Basierend auf den Ergebnissen dieser Untersuchungen wird gemeinsam entschieden, ob der Zeitpunkt für den Verbleib im Krankenhaus gekommen ist oder ob Sie unter Umständen noch einmal nach Hause fahren können, falls die Geburt noch nicht weit genug fortgeschritten ist.
Die Wehenphase aktiv gestalten: Methoden zur Schmerzlinderung und Entspannung
Sobald Sie in der Klinik bleiben, beginnt die aktive Phase der Geburtsarbeit. Jetzt ist es an der Zeit, verschiedene Körperpositionen, Entspannungsmethoden, Massagetechniken und Atemmuster anzuwenden, um die Wehen zu bewältigen und den Geburtsprozess zu unterstützen.

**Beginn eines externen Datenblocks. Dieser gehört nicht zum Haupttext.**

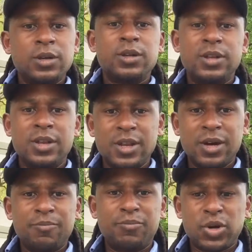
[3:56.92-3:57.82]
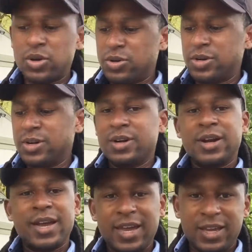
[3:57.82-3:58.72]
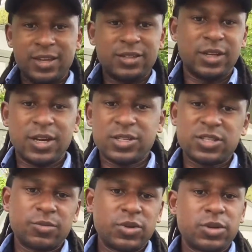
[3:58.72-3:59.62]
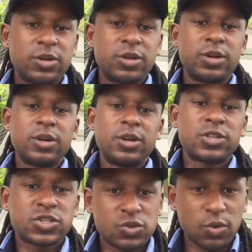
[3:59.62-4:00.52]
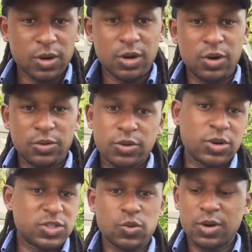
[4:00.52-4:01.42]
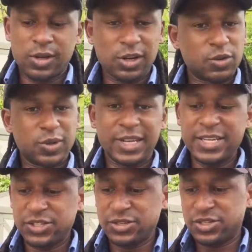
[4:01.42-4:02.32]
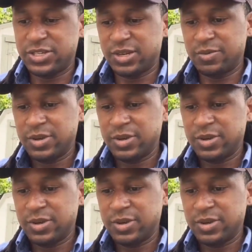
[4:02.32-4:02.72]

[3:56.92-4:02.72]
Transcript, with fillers: Number eight, the customer store owner or store clerk relationship.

- Bewegung und Positionen: Gehen, Stehen, Vierfüßlerstand, auf dem Pezziball sitzen – Bewegung kann helfen, die Schwerkraft zu nutzen und das Baby tiefer ins Becken zu bewegen.

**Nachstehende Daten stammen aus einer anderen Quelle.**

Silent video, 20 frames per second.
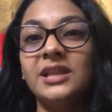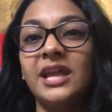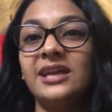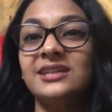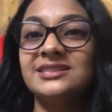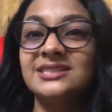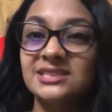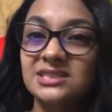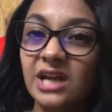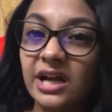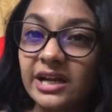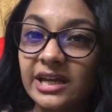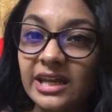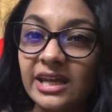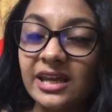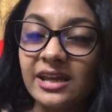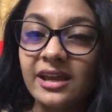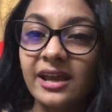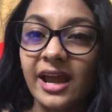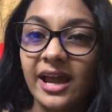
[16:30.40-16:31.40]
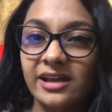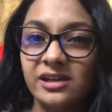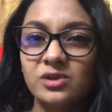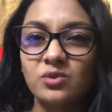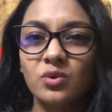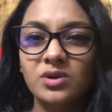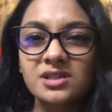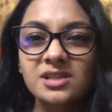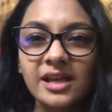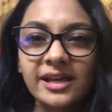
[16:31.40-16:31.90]
study, and it
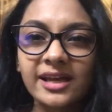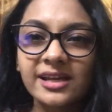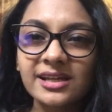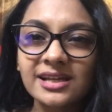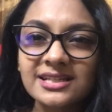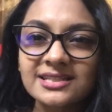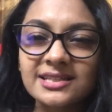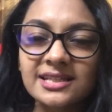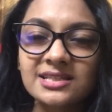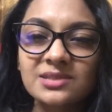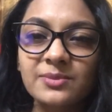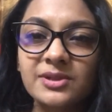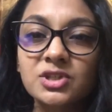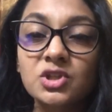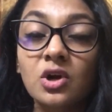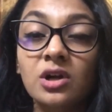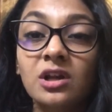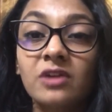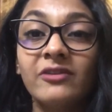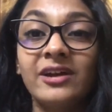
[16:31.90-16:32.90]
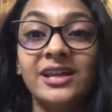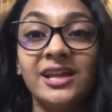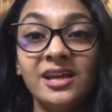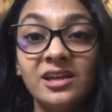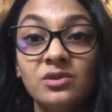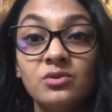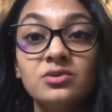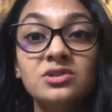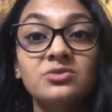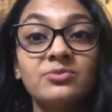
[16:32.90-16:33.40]
was like an assessment sort of, and I
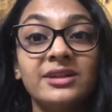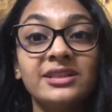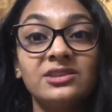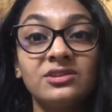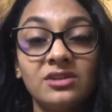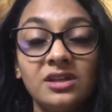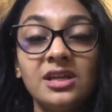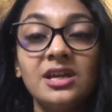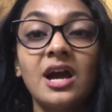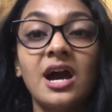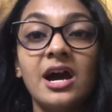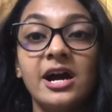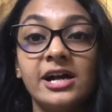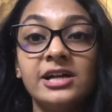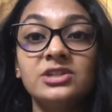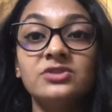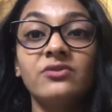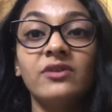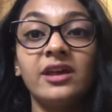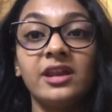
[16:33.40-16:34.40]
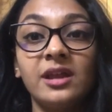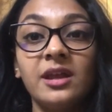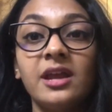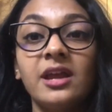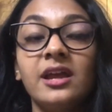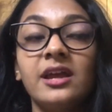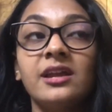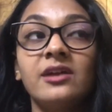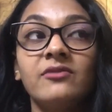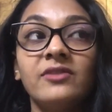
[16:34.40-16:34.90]
used my 3 hours
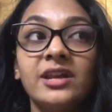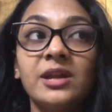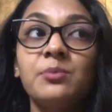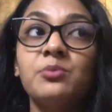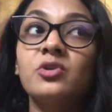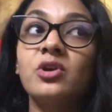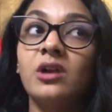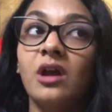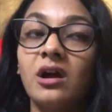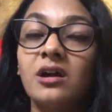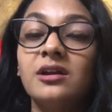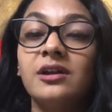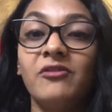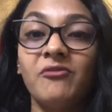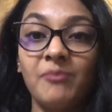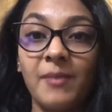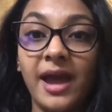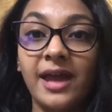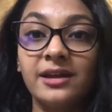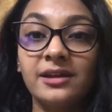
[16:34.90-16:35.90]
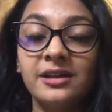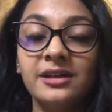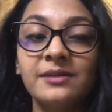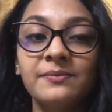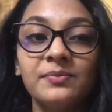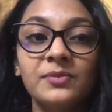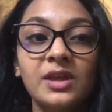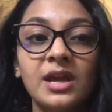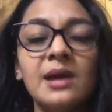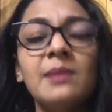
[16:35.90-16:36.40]
in a very productive manner,
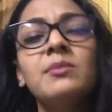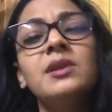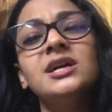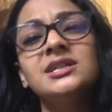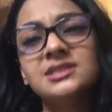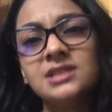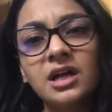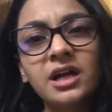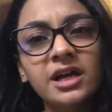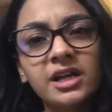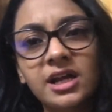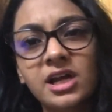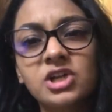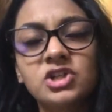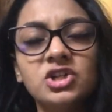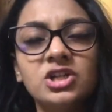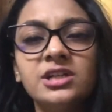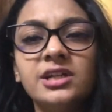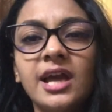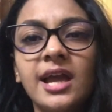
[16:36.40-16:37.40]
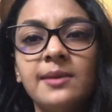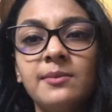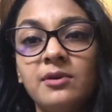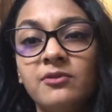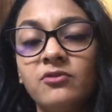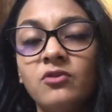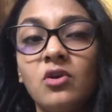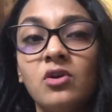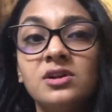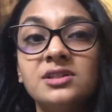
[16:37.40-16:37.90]
plus the correction time,
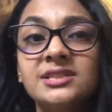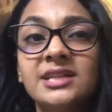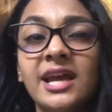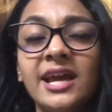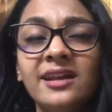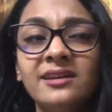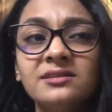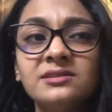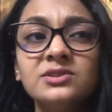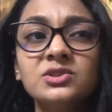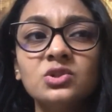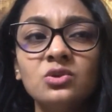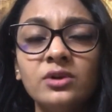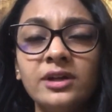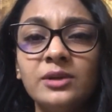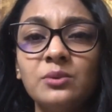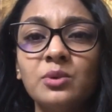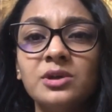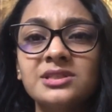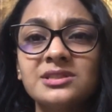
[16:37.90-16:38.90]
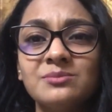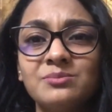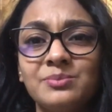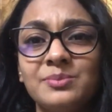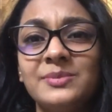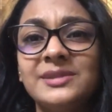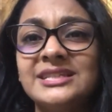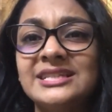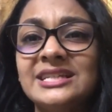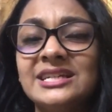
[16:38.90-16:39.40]
of course. And so it was
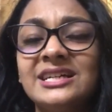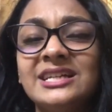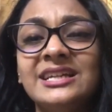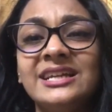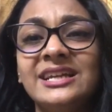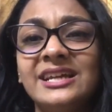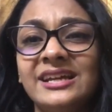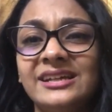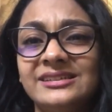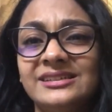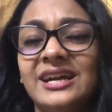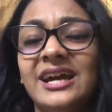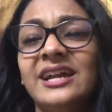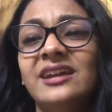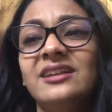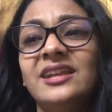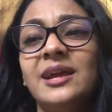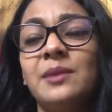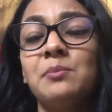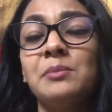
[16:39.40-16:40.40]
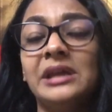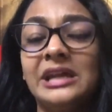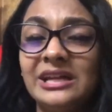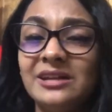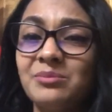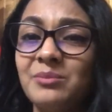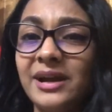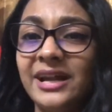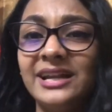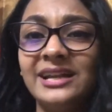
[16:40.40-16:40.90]
basically, it kind of like
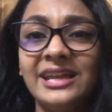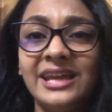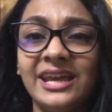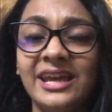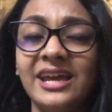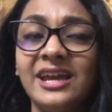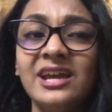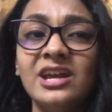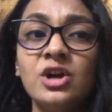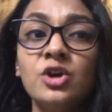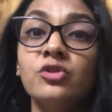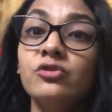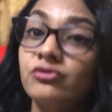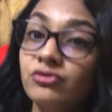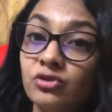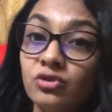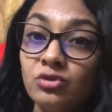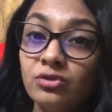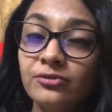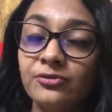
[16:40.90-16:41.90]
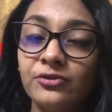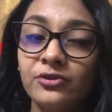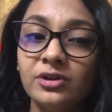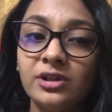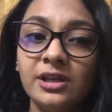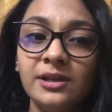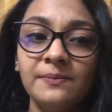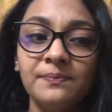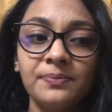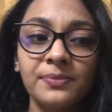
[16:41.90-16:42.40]
made my day fruitful,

- Entspannungstechniken: Atemübungen, progressive Muskelentspannung, visualisierte Vorstellungen oder ruhige Musik können dazu beitragen, Anspannung abzubauen und Schmerzen zu lindern.
- Massagen: Ihr Partner oder die Hebamme kann Ihnen gezielte Massagen am Rücken oder an den Schläfen geben, die oft als sehr wohltuend empfunden werden.
- Wärme und Wasser: Eine warme Dusche, ein entspannendes Bad (wenn medizinisch unbedenklich) oder warme Kompressen können ebenfalls schmerzlindernd wirken und die Muskulatur entspannen.
Sollten die Pausen zwischen den Wehen noch lange genug sein, nutzen Sie diese Zeit bewusst, um sich auszuruhen, zu dösen und Ihre Kräfte für die bevorstehende Arbeit zu sammeln. Der Geburtsverlauf ist ein Marathon, kein Sprint, und ein bewusster Umgang mit den eigenen Energiereserven ist essenziell.
Das Vertrauen in den eigenen Körper
Die Geburt ist ein natürlicher Prozess, der meist viele Stunden dauert und Geduld erfordert. Machen Sie sich keine Sorgen: Der weibliche Körper ist für die Geburt eines Kindes geschaffen – er ist kraftvoll und stark. Jede Frau hat die natürliche Fähigkeit, ihr Kind zu gebären, und es ist ein immer wieder zu beobachtendes Phänomen: Frauen wachsen bei der Geburt ihres Kindes weit über sich hinaus. Vertrauen Sie auf Ihre innere Stärke und die Unterstützung der Hebammen und Ärzte. Sie sind in guten Händen, um diesen einzigartigen Moment sicher und begleitet zu erleben.